9.    Finish all your sentences with the words "in accordance with prophesy."

10.    Signal that a conversation is over by clamping your hands over your ears.

11.    Disassemble your pen and "accidentally" flip the cartridge across the room.

12.    Holler random numbers while someone is counting.

13.    Adjust the tint on your TV so that all the people are green, and insist to others that you "like it that way."

14.    Staple papers in the middle of the page.

15.    Publicly investigate just how slowly you can make a "croaking" noise.

16.    Honk and wave to strangers.

17.    Decline to be seated at a restaurant, and simply eat their complimentary mints by the cash register.

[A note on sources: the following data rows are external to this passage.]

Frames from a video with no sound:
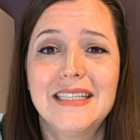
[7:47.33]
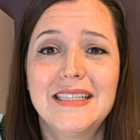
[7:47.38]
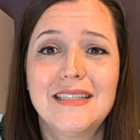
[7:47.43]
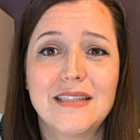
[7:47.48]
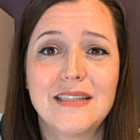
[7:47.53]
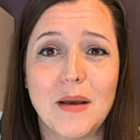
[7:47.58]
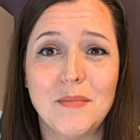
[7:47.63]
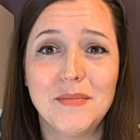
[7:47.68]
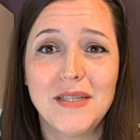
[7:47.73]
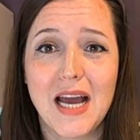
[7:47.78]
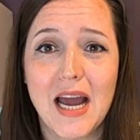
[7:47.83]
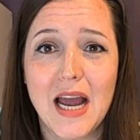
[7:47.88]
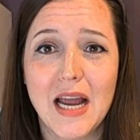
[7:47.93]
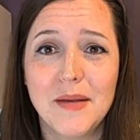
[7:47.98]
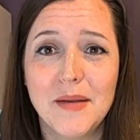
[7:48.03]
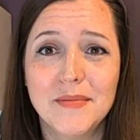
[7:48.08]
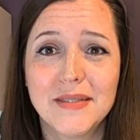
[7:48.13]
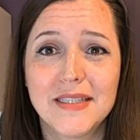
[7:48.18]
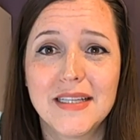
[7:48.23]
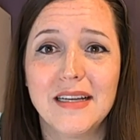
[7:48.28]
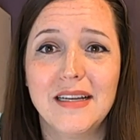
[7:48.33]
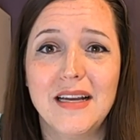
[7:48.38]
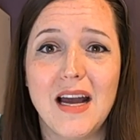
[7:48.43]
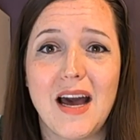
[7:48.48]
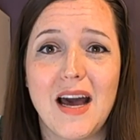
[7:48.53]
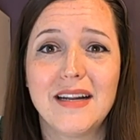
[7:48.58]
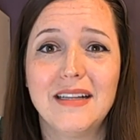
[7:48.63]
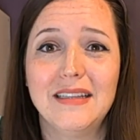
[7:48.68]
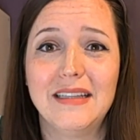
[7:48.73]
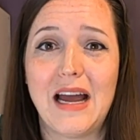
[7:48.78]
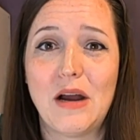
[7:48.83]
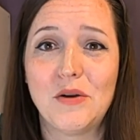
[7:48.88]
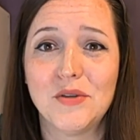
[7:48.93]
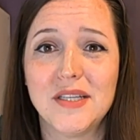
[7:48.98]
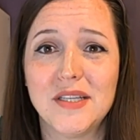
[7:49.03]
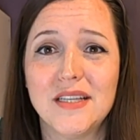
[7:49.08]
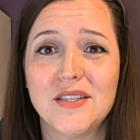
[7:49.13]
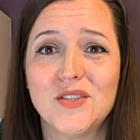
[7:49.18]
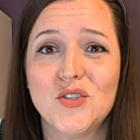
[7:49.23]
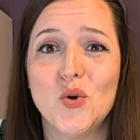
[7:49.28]
Sometimes God
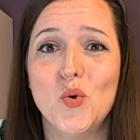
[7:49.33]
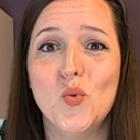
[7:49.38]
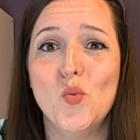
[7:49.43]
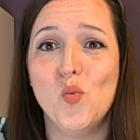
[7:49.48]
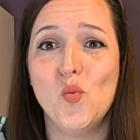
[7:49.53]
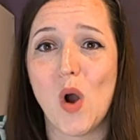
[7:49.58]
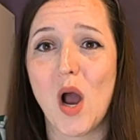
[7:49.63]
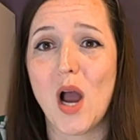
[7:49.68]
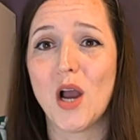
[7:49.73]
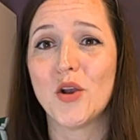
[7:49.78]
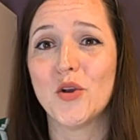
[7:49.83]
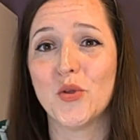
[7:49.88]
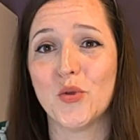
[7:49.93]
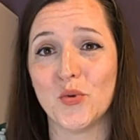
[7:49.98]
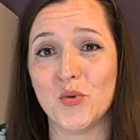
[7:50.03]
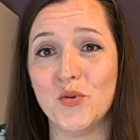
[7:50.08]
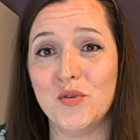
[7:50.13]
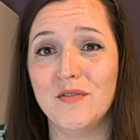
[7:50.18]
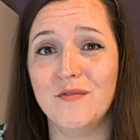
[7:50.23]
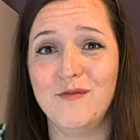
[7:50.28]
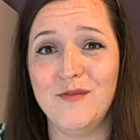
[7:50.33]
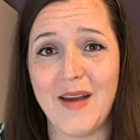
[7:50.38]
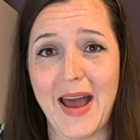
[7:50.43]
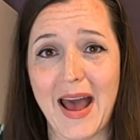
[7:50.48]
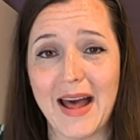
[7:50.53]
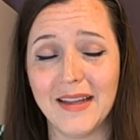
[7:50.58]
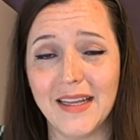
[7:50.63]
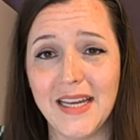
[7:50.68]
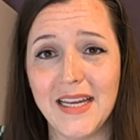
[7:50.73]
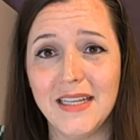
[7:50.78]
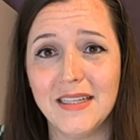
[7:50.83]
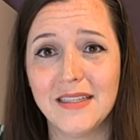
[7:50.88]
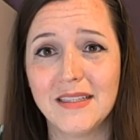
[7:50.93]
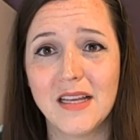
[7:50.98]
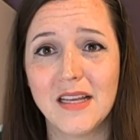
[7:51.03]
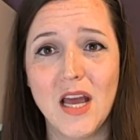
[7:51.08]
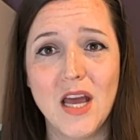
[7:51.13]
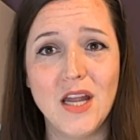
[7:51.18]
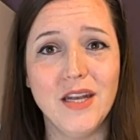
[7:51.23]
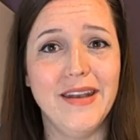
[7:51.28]
allows us to walk through
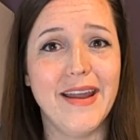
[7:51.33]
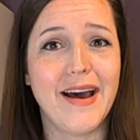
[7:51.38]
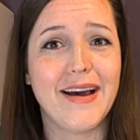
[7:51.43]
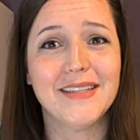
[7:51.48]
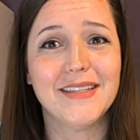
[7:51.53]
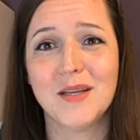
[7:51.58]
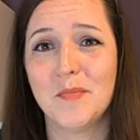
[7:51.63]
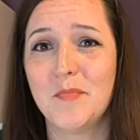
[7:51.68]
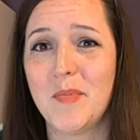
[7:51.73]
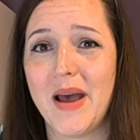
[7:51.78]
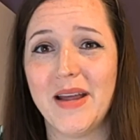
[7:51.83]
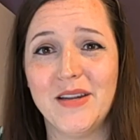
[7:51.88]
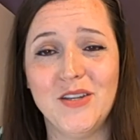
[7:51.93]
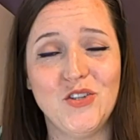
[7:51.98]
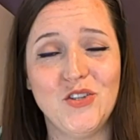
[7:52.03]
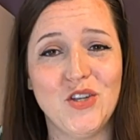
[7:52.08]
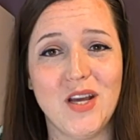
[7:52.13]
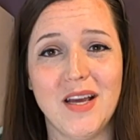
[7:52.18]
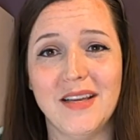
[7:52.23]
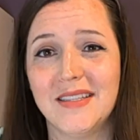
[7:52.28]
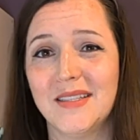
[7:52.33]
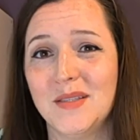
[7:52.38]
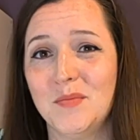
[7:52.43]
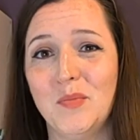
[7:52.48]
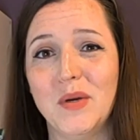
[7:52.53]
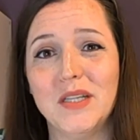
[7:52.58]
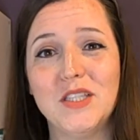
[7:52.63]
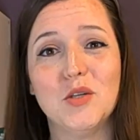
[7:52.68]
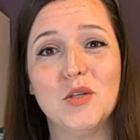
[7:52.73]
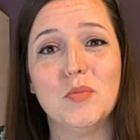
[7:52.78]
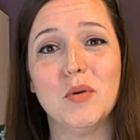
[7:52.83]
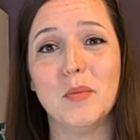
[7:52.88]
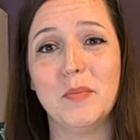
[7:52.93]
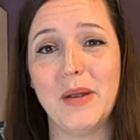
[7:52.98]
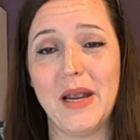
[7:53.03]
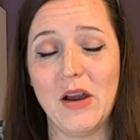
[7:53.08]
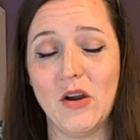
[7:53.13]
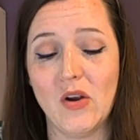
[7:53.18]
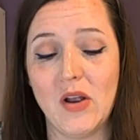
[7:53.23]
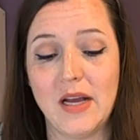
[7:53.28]
valleys, not to punish us, but to
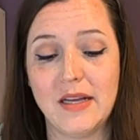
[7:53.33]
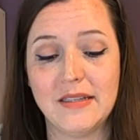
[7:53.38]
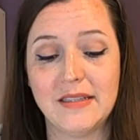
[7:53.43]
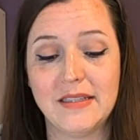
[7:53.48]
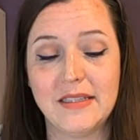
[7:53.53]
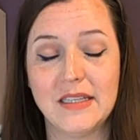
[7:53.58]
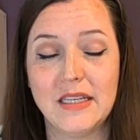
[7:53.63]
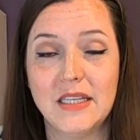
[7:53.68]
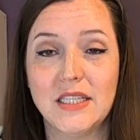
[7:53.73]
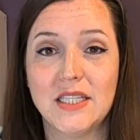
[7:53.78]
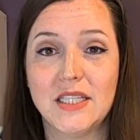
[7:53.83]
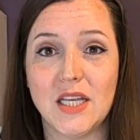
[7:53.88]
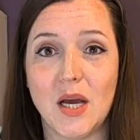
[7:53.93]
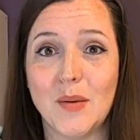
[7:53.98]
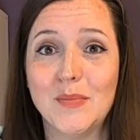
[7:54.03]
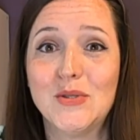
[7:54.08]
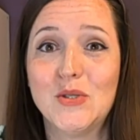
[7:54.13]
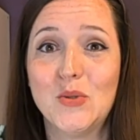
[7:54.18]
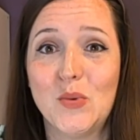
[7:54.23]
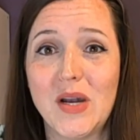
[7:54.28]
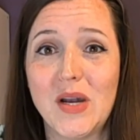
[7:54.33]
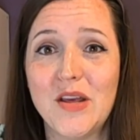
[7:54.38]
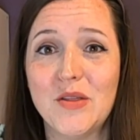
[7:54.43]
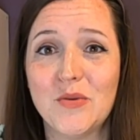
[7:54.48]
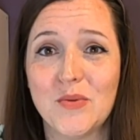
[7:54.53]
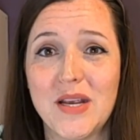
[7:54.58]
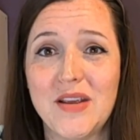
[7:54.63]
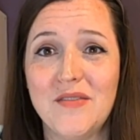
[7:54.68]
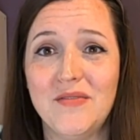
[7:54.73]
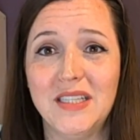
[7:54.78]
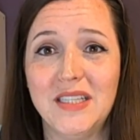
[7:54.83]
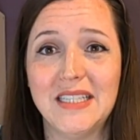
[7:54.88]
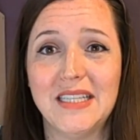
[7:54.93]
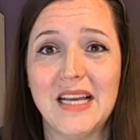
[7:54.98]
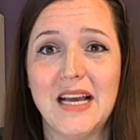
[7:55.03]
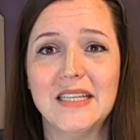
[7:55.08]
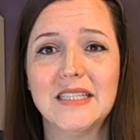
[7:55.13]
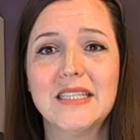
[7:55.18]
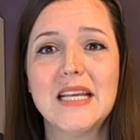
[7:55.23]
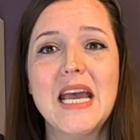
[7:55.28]
prepare us. Psalms 23 even
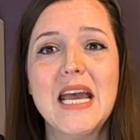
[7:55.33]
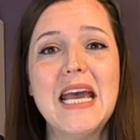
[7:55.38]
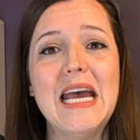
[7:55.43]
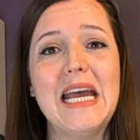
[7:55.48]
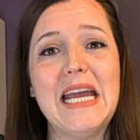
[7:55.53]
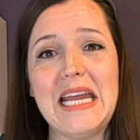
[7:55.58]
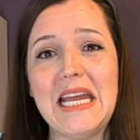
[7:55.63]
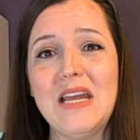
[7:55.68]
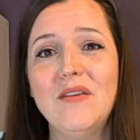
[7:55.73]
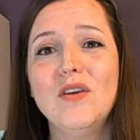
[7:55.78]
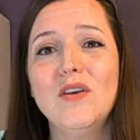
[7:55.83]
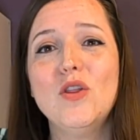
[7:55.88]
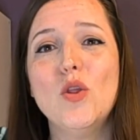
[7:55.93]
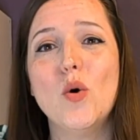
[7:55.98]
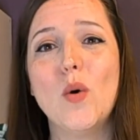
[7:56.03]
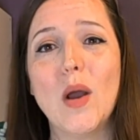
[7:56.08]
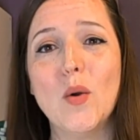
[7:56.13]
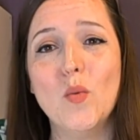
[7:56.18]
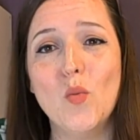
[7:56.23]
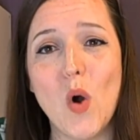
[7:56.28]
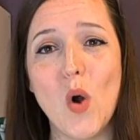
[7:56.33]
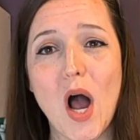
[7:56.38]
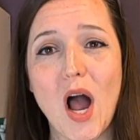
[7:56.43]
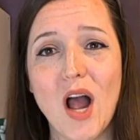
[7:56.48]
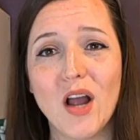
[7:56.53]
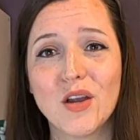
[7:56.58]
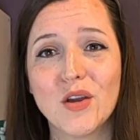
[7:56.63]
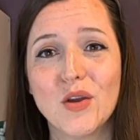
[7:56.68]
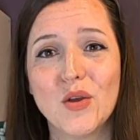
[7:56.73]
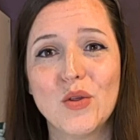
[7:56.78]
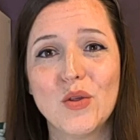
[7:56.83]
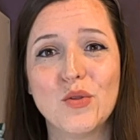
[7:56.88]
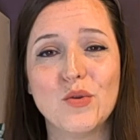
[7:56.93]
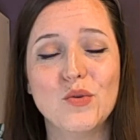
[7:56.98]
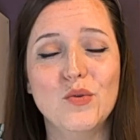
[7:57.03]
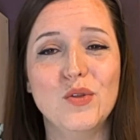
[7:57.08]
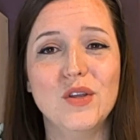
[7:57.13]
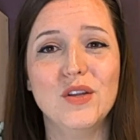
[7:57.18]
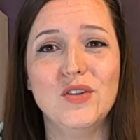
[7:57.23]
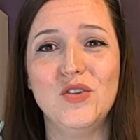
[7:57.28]
says, even though I walk
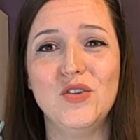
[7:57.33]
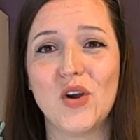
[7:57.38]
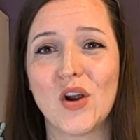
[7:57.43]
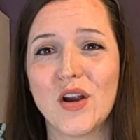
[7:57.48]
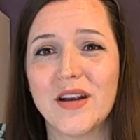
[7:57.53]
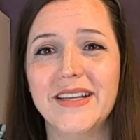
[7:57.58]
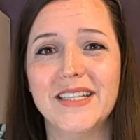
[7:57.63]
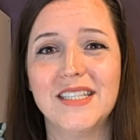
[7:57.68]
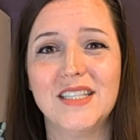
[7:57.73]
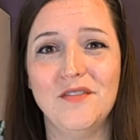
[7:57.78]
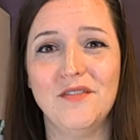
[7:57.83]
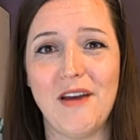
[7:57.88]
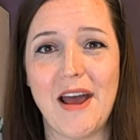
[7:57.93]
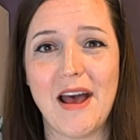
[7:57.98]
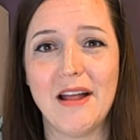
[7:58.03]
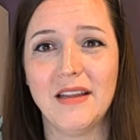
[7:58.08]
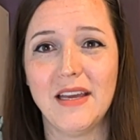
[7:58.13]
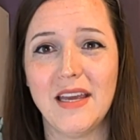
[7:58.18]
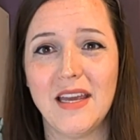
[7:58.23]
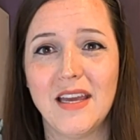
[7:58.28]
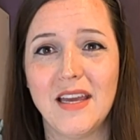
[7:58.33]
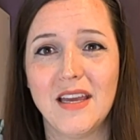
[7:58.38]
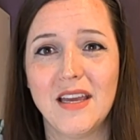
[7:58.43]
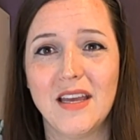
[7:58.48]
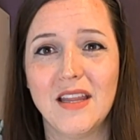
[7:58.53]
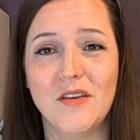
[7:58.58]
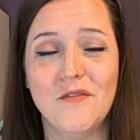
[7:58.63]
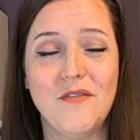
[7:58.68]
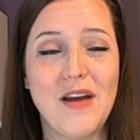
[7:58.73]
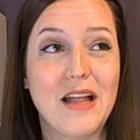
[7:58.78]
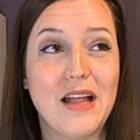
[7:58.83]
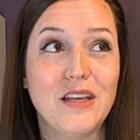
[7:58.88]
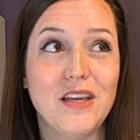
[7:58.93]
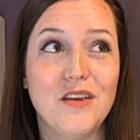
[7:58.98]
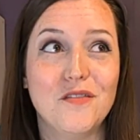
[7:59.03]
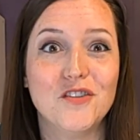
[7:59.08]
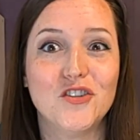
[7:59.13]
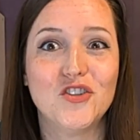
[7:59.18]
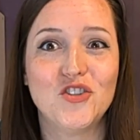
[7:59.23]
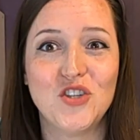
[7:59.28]
through the darkest valley, the
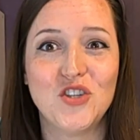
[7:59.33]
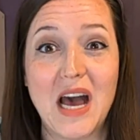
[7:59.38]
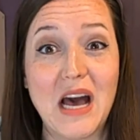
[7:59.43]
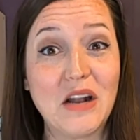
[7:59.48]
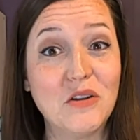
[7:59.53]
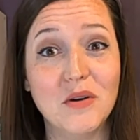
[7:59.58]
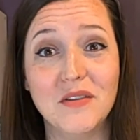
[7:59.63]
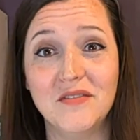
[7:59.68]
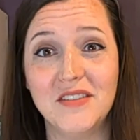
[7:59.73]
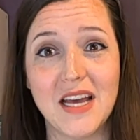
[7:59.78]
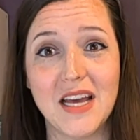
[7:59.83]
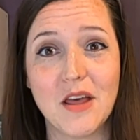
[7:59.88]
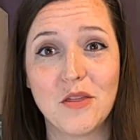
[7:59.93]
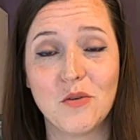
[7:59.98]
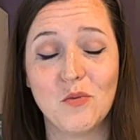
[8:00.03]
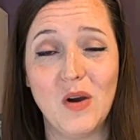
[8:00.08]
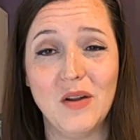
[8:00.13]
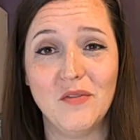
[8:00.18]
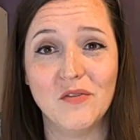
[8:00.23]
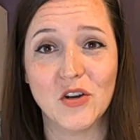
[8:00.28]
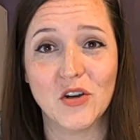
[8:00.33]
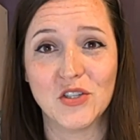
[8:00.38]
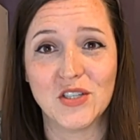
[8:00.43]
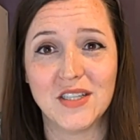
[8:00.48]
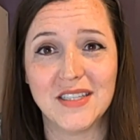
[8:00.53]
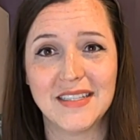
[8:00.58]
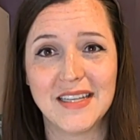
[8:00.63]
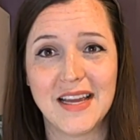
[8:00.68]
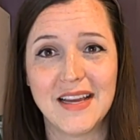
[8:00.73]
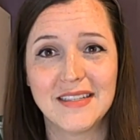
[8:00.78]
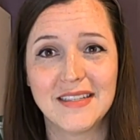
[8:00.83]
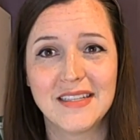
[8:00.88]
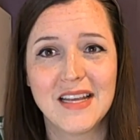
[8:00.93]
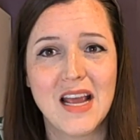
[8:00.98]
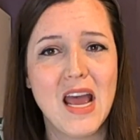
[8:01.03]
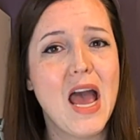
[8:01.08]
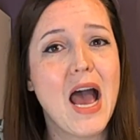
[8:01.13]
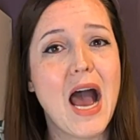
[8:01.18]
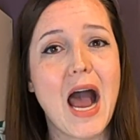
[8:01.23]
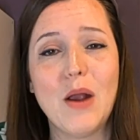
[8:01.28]
valley of the shadow of death, one version says,
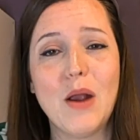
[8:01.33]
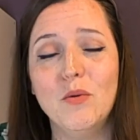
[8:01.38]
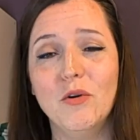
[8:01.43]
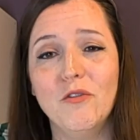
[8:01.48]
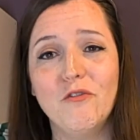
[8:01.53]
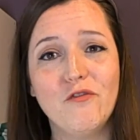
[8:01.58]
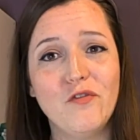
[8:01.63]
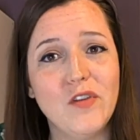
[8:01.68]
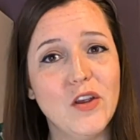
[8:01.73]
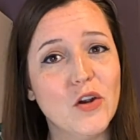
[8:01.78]
I will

18.    TYPE ONLY IN UPPERCASE.

19.    type only in lowercase.

20.    dont use any punctuation either
21.    Buy a large quantity of orange traffic cones and reroute whole streets.

22.    Repeat the following conversation a dozen times: "Do you hear that?" "What?" "Never mind, it's gone now."

23.    As much as possible, skip rather than walk.

24.    Try playing the William Tell Overture (The Lone Ranger Theme) by tapping on the bottom of your chin. 
When nearly done, announce, "no, wait, I messed it up," and repeat.

25.    TELL YOUR FRIENDS 4 DAYS PRIOR, THAT YOU CAN'T ATTEND THEIR PARTY BECAUSE YOU'RE NOT IN THE MOOD!

26.    While making presentations, occasionally bob your head like a parakeet.

27.    Ask your co-workers mysterious questions and then scribble the answers in a notebook.  Mutter something about "psychological profiles."

28.    Stomp on little plastic ketchup packets.

29.    Go to a poetry recital and ask why each poem doesn't rhyme.